Of course now, the house has been knocked down and a mansion has been built in its place ...
 

LizzieMaine

Bartender
Messages
33,732
Location
Where The Tourists Meet The Sea
The big municipal thing here was always to string colored lights along the telephone wires -- not bourgeois "tasteful white lights," but loud, gaudy proletarian C-9 Mazda lights in red, green, blue, and yellow.

xmaslights.jpg


Photo taken December 4, 1955. People would drive into town from miles away to gape at the spectacle.

This all ended in the early 1970s when the pole-mounted telephone lines were taken down and relocated to underground conduits. We still do some downtown decoration, but most of it is prissy and precious and makes me gag. The only thing that doesn't is the fifty-foot high fake Christmas tree made out of stacked lobster traps, topped by a five-foot-high fiberglass lobster holding up a giant red star. Now that's proletarian.
 
Messages
17,198
Location
New York City
⇧ I never really thought of Christmas light colors as having a political view as my girlfriend's - meaningfully upscaled from my family - family likes colored lights on their trees (the ones with the reflectors at their base) where as I've always thought the white ones were prettier. That said, it's all about time and place and sometimes I like the colored lights and sometimes the white - but I'm not at all wishy washy in my politics, just my Christmas lights.

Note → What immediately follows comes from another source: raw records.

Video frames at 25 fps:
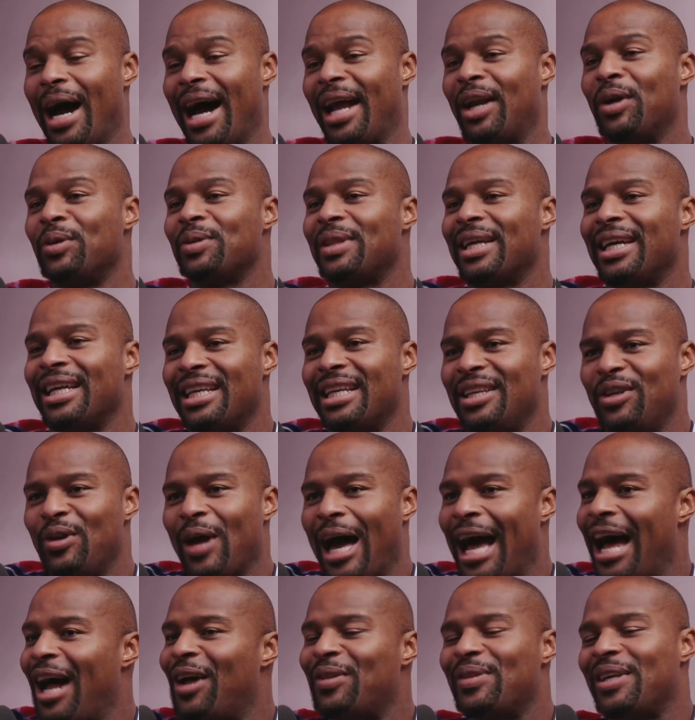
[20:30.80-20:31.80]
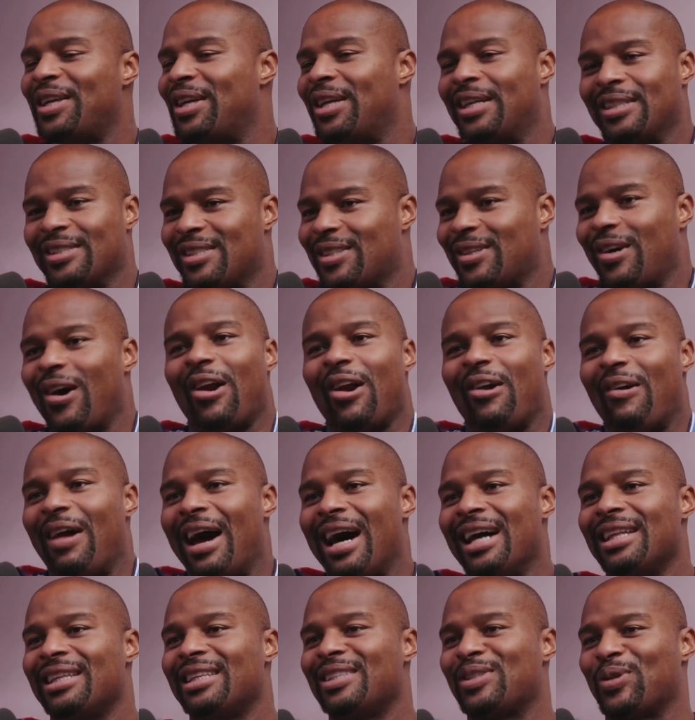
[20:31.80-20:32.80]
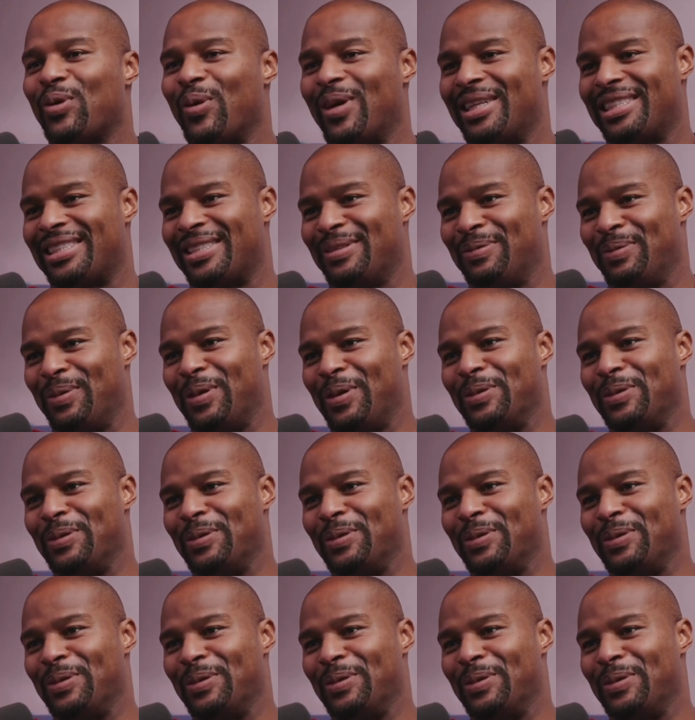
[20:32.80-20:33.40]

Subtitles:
don't think you can skirt around this question, bro.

That is a beautiful picture of your downtown.
 

LizzieMaine

Bartender
Messages
33,732
Location
Where The Tourists Meet The Sea
⇧ I never really thought of Christmas light colors as having a political view as my girlfriend's - meaningfully upscaled from my family - family likes colored lights on their trees (the ones with the reflectors at their base) where as I've always thought the white ones were prettier. That said, it's all about time and place and sometimes I like the colored lights and sometimes the white - but I'm not at all wishy washy in my politics, just my Christmas lights.

That is a beautiful picture of your downtown.

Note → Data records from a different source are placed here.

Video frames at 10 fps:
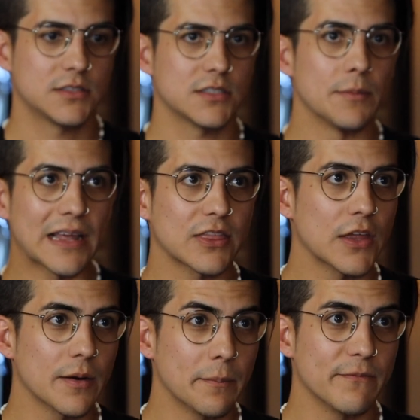to make
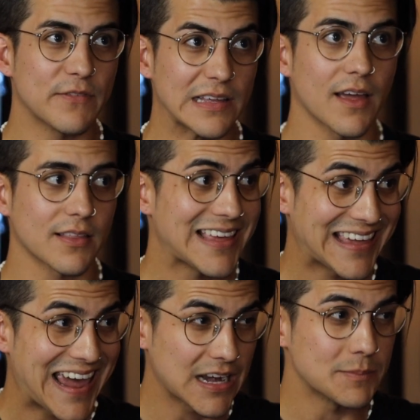them feel like they
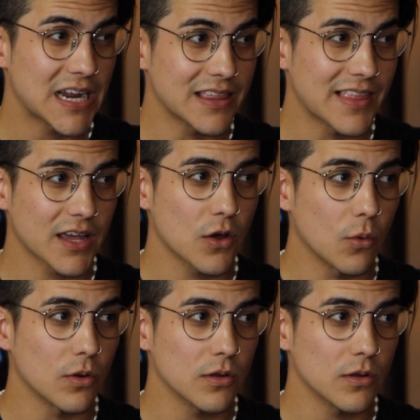can obtain that goal?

The theatre is just across the street from the Crie Hardware building. That building today is occupied by a trendy restaurant and a shop that sells $600 dresses made from $8 worth of fabric. That's the way things are now, which is why the incongruity of the Glorious People's Lobster Trap Tree makes me laff and laff.

lobster-tree-2-Copy-Copy-650x365$large.jpg


Compare:

USSRPoster.jpeg


("Joe The Worker," atop the Soviet Pavillion, 1939 New York World's Fair.)
 
Messages
17,198
Location
New York City
The theatre is just across the street from the Crie Hardware building. That building today is occupied by a trendy restaurant and a shop that sells $600 dresses made from $8 worth of fabric. That's the way things are now, which is why the incongruity of the Glorious People's Lobster Trap Tree makes me laff and laff.

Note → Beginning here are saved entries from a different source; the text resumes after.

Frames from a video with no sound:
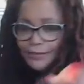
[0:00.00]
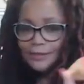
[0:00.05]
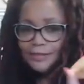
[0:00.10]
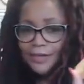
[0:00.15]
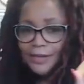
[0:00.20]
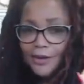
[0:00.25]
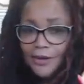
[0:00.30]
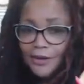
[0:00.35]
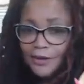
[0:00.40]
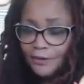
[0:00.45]

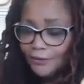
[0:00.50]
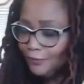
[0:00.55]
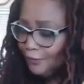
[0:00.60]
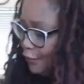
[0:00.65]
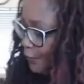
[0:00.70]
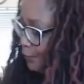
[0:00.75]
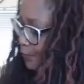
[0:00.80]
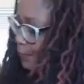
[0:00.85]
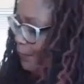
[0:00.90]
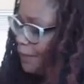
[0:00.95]
a
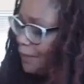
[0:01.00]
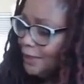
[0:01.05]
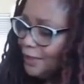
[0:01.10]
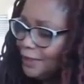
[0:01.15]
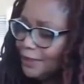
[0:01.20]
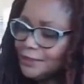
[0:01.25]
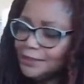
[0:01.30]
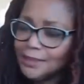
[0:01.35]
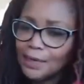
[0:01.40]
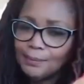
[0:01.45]
pink
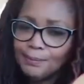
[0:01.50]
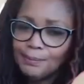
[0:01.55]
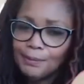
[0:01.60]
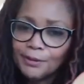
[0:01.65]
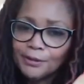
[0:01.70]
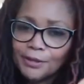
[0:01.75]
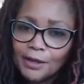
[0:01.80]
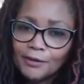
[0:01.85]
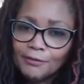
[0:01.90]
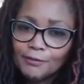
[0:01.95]
lady
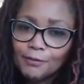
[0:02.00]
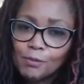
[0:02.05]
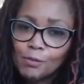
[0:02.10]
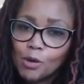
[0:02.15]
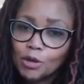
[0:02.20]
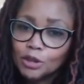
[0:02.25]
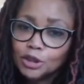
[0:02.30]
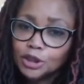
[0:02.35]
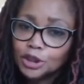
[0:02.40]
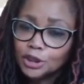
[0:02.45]
apple that I've
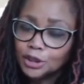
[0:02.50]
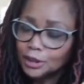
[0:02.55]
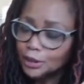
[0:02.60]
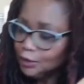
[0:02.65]
washed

lobster-tree-2-Copy-Copy-650x365$large.jpg


Compare:

USSRPoster.jpeg


("Joe The Worker," atop the Soviet Pavillion, 1939 New York World's Fair.)

A lot of the same crazy juxtaposition is happening all over this city as older normal-people neighborhoods are gentrified. It is, very slowly, happening to ours - at least, if it happens, our coop will be worth more (in theory).

Like your dresses, in our neighborhood you can now get a $1.50 cup of coffee or a $4.50 one: neither Starbucks, both decent and similar tasting - but the $4.50 one is in a hip looking place (exposed brick, natural wood tables, with young, good-looking people with tattoos serving you, etc.) and the $1.50 one is in a old deli (linoleum floor, overstuffed shelves and displays with random stuff, a metal counter of no design and cranky older men and "motherly" looking women serving you). Blind taste test - I doubt one in ten could guess which is which.

While not my political bent, Soviet art from the era of "Joe the Worker" is fantastic - I love its boldness and heroic vibe.